• _Entries shown_
────────
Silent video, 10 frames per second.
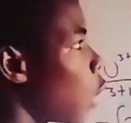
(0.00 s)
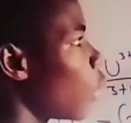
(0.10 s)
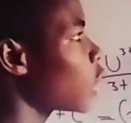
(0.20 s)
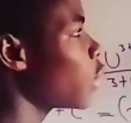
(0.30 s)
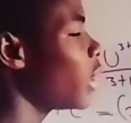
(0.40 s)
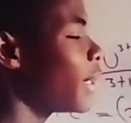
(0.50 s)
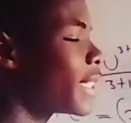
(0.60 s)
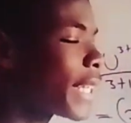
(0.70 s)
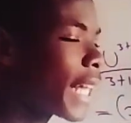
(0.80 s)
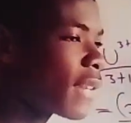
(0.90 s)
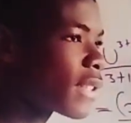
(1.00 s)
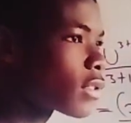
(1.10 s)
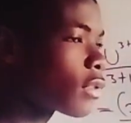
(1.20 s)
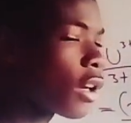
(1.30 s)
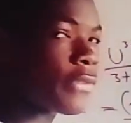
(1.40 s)
What will be the
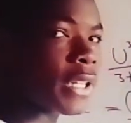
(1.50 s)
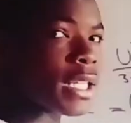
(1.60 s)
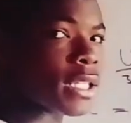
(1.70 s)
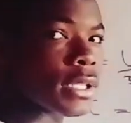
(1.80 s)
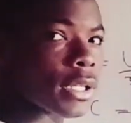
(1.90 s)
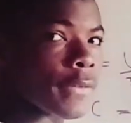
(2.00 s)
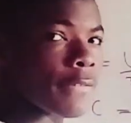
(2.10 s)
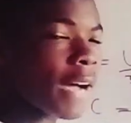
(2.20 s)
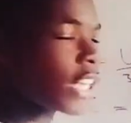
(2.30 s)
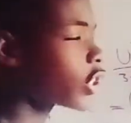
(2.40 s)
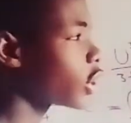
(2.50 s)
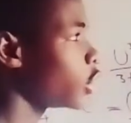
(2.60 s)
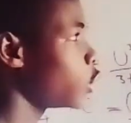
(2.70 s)
derivative of this function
────────
• _Activity_
Where an entry holds an image, drop the image and copy the remaining text exactly.

• _Answer section_
Silent video, 10 frames per second.
(0.00 s)
(0.10 s)
(0.20 s)
(0.30 s)
(0.40 s)
(0.50 s)
(0.60 s)
(0.70 s)
(0.80 s)
(0.90 s)
(1.00 s)
(1.10 s)
(1.20 s)
(1.30 s)
(1.40 s)
What will be the
(1.50 s)
(1.60 s)
(1.70 s)
(1.80 s)
(1.90 s)
(2.00 s)
(2.10 s)
(2.20 s)
(2.30 s)
(2.40 s)
(2.50 s)
(2.60 s)
(2.70 s)
derivative of this function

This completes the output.